The good news is that average industry satisfaction is up from 2019 and many of this year’s findings are forward looking, providing lenders with a clear line of sight to what consumers want and expect.
Following are some key findings of the 2020 study:
Websites need to do more heavy lifting: More than three-fifths (62%) of customers visit their lender’s website as a first line of information but only 28% say online is the most effective channel by which to resolve an issue. Among those who couldn’t resolve their issue on the lender’s website, 45% say the issue was resolved only after picking up the phone to speak with a representative. Given that websites are relied on for common customer activities, lenders need to make sure that their websites are more effective in helping customers resolve issues.
Traditional channels must work effectively: Nearly one-fifth (19%) of customers say it is not easy to contact a live agent via the telephone.
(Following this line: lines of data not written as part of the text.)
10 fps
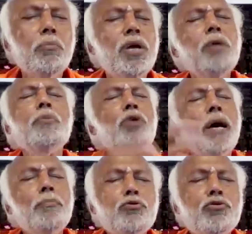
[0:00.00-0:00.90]
Many
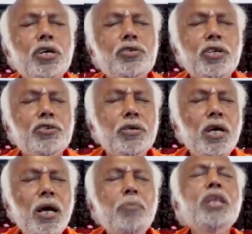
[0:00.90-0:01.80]
people happy with success.
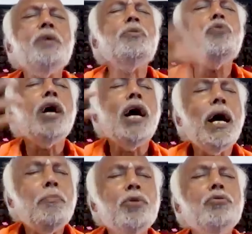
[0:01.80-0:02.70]
Many people
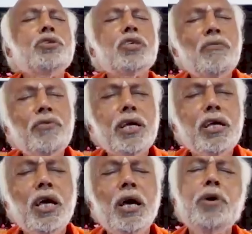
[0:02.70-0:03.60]
happy with
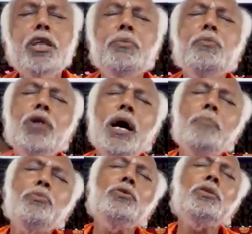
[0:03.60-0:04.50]
suffering. Many people
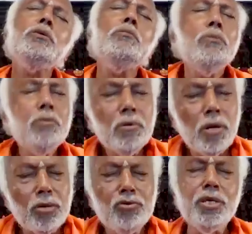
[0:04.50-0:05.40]
happy with
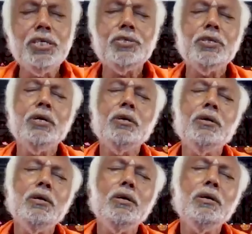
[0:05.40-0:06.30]
luxuries.
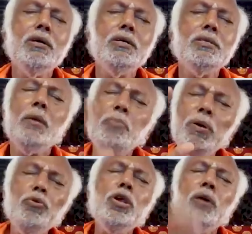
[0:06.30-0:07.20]
There are
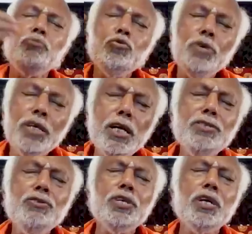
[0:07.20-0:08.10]
people love to
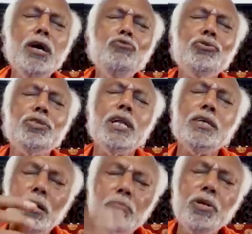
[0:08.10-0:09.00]
renounce. There
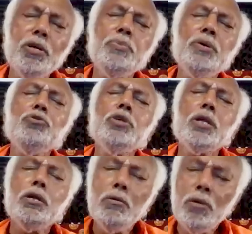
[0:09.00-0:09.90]
are some people
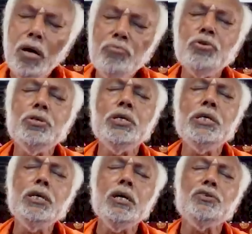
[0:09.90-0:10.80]
that love to
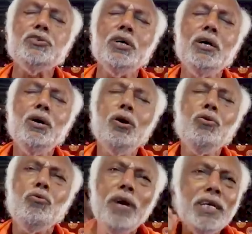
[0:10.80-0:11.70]
indulge.
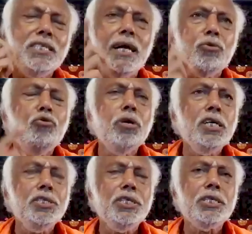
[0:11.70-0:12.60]
What is that? Who
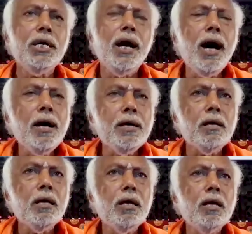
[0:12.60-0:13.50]
does it? I.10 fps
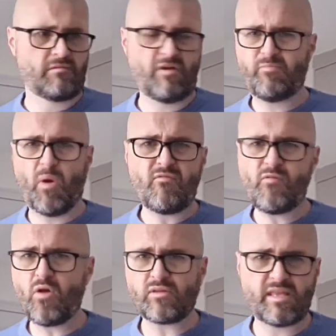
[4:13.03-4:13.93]
We've both
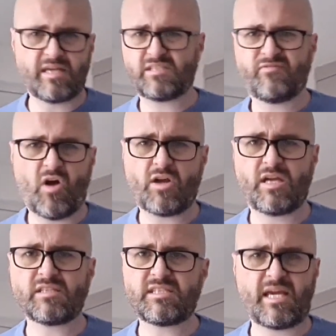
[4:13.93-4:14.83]
got this
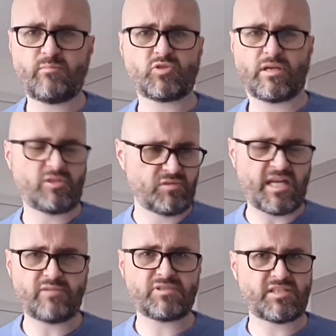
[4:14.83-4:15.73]
fucking same drink. You
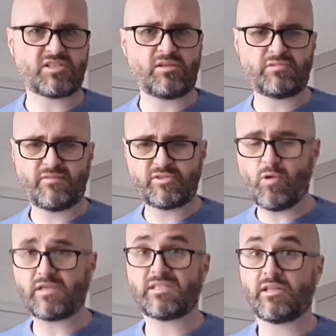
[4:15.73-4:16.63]
said it was exclusive to
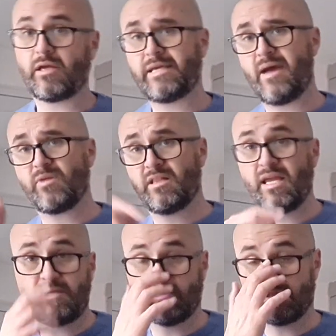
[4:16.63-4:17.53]
us. And they're like, yeah, but the
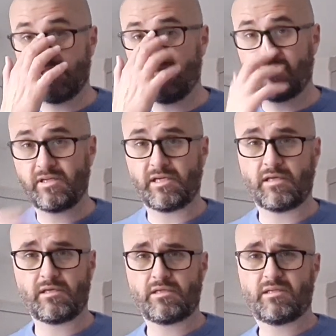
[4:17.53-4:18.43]
label's different,
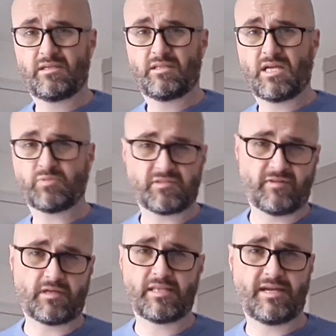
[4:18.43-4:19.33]
isn't it? Label's
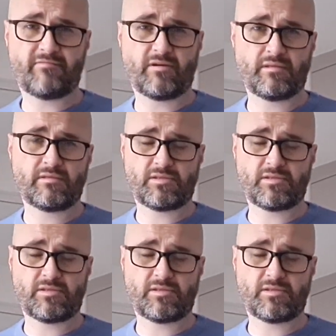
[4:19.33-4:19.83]
fucking different.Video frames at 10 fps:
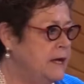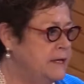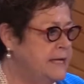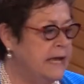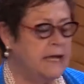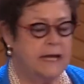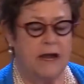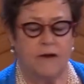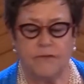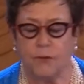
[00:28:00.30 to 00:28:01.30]
taking
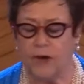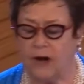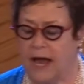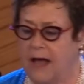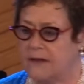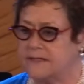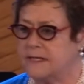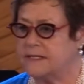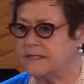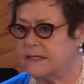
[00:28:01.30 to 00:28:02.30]
care of the
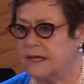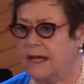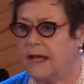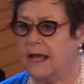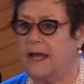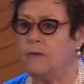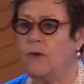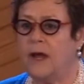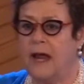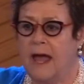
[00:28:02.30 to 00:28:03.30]
warehouses. And
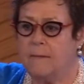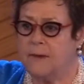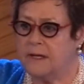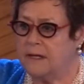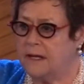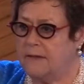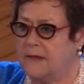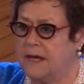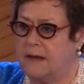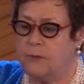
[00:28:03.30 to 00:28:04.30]
what happened in
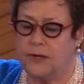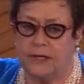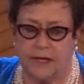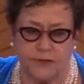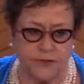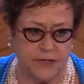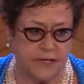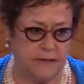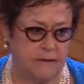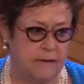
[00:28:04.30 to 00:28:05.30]
the neighboring
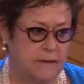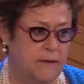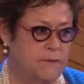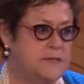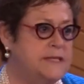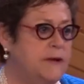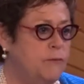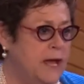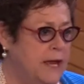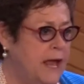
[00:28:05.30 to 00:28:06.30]
country was they
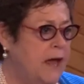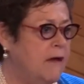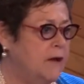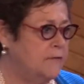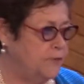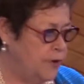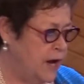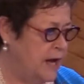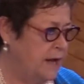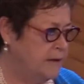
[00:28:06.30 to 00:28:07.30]
ran out of
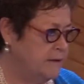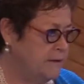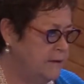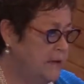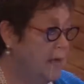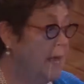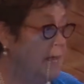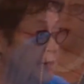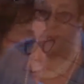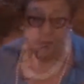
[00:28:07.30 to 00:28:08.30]
grain. And who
This negative experience causes a 261-point drop (on a 1,000-point scale) in satisfaction for those consumers looking to use this traditional channel.
Customer fears likely to drive increase in calls: Nearly half (44%) of at-risk customers called their servicer in the last 12 months vs. 25% for low-risk customers. At-risk customers also call an average of 3.15 times vs. 2.54 for low-risk customers. As the rate of at-risk customers grows, lenders should expect elevated call volumes that will challenge call centers already dealing with work-at-home limitations.
Finding right balance with proactive communications: Customers who receive three or four proactive communications per year from their mortgage lender have the highest levels of overall satisfaction, which is represented by an average score of 810. Yet, only 8% of customers indicate receiving this level of communication. Far more—40%—say they’ve received no proactive communication from their lender, and 29% say they’ve received 11 or more proactive communications. Too few or too many communications cause satisfaction scores to decline.
A simple “thank you” goes a long way: When it comes to lender communication with customers, the factor with the single greatest effect on customer satisfaction is thanking customers for their business. Satisfaction scores increase by 86 points when lenders thank customers for their business, yet just 22% of lenders do this.
Quicken Loans is the highest-ranked mortgage servicer for the seventh consecutive year, with a score of 854. Regions Mortgage (846) ranks second and Huntington National Bank (827) ranks third.
The 2020 U.S. Primary Mortgage Servicer Satisfaction Study measures customer satisfaction with the mortgage servicing experience in five factors: communications; customer interaction; billing and payment process; escrow account administration; and new customer orientation. The study is based on responses from 7,275 customers who originated or refinanced more than 12 months ago. It was fielded in March-April 2020.